Women Talking: The Novel
- Katharine Gutkoski
- Apr 25
- 3 min read
Miriam Toews (pronounced mee·ree·uhm tayvz) was born in a Mennonite community in Canada, ironically also named Manitoba. Despite being baptized at fifteen years old, like all other Mennonites, Toews left the community three years later due to not believing in the religiosity and hierarchy that the Mennonite faith teaches.
When Toews heard about the trial in Santa Cruz in 2011, she says she "felt an obligation, a need to write about these women." She continued on, "I’m related to them. I could easily have been one of them” (The Guardian).

The novel that came out of that obligation was Women Talking. Published in 2018, Toews describes her work as "an imagined response" to the crimes suffered by the women in Bolivia.
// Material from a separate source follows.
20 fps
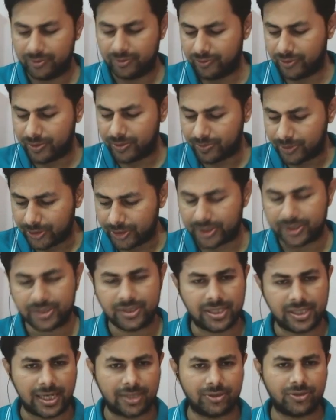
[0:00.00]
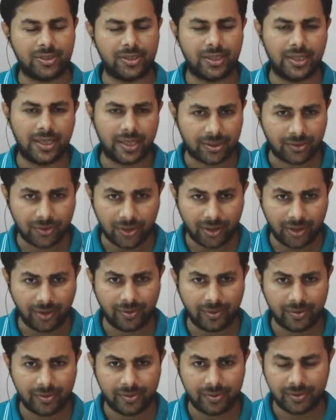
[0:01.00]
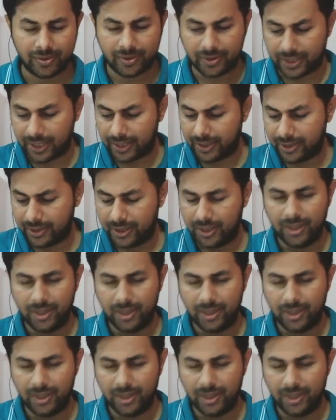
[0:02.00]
will put charge on electron, right?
Set in a fictional colony, eight women gather together in a hayloft during the aftermath of the horrific true events. The men have left the colony, giving the women only twenty-four hours to decide if they can Do Nothing (and therefore forgive the men and go to heaven), Stay and Fight (and be excommunicated and damned to hell if they lose), or Leave the colony entirely (and definitely go to hell, according to the leaders of the colony). The women must reckon with pacifism and forgiveness, the central tenets of their faith, and how those interact with the crimes they have suffered.
Toews writes the narrative through the perspective of August Epp, the colony school-teacher and the only male who is able to witness the discussions these women have. The women are illiterate, having had very little education, so August takes the minutes of the meeting. The novel is told through these minutes. The ony way the reader can learn about these women is through August's voice. The point is clear: the only way for these women to be heard is through a man's voice rather than their own.
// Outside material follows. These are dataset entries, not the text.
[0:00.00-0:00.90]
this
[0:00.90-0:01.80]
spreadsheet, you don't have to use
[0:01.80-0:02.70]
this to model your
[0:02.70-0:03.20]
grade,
Throughout the novel, the women--a group of grandmothers, mothers, and teenagers alike--discuss how compliant they have been for their entire lives. The men have wanted power and the women have learned to be docile in response. Taught not to ask for anything other than what is absolutely necessary, these women spend the book processing their experiences in real time, all while attempting to answer the main question: should they stay or should they go? When one woman suggests they ask the men to leave, the eldest, Agata, responds with:
"None of us have ever asked the men for anything. Not a single thing, not even for the salt to be passed, not even for a penny or a moment alone or to take the washing in or to open a curtain or to go easy on the small yearlings or to put your hand on the small of my back as I try, again, for the twelfth or thirteenth time, to push a baby out of my body. Isn’t it interesting, that the one and only request we Women would have of the men would be to leave?" (Women Talking, Toews).
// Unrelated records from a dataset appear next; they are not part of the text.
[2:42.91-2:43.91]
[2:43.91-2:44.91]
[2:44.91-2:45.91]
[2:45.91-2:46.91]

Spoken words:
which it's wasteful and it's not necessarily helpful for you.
This leads the women to burst into uncontrollable laughter--the kind of laughter that happens when the only other option is to burst into tears. The women bond through their laughter and their conversations. Despite being illiterate, these women prove that education is not what makes someone able to think. For the first time in their lives, these women allow each other to think, to have a voice, to express themselves. Despite not being allowed to read the Bible, these women are able to learn it and quote it consistently. These women are much more powerful than the men take them for.
When they finally decide to leave, they count on the men's belief that the women will not take any drastic action. They know that the men are blind to how strong the women are. Towards the end of the novel, the elderly farmer who owns the hayloft that the women are meeting in comes in and jokingly asks if the women are plotting to burn down his barn. Agata responds with "No, Ernie. There’s no plot, we’re only women talking.”
And within that line is exactly what these women have to rely on: men underestimating them. The women are simply talking, but that talking in itself is action. All these women can do is talk, and eventually, leave.
Published two years after #MeToo began, Women Talking forced the world to examine women of all religions and lifestyles who have been abused over and over again. When it was first published, Margaret Atwood, renowned author of The Handmaid's Tale tweeted "Don’t miss this one! …Could be right out of The Handmaid’s Tale” (The Guardian).
Women Talking is not a dystopian tale though. Instead, it is, in Toews' own words, “both a reaction through fiction to these true-life events, and an act of female imagination” (Women Talking).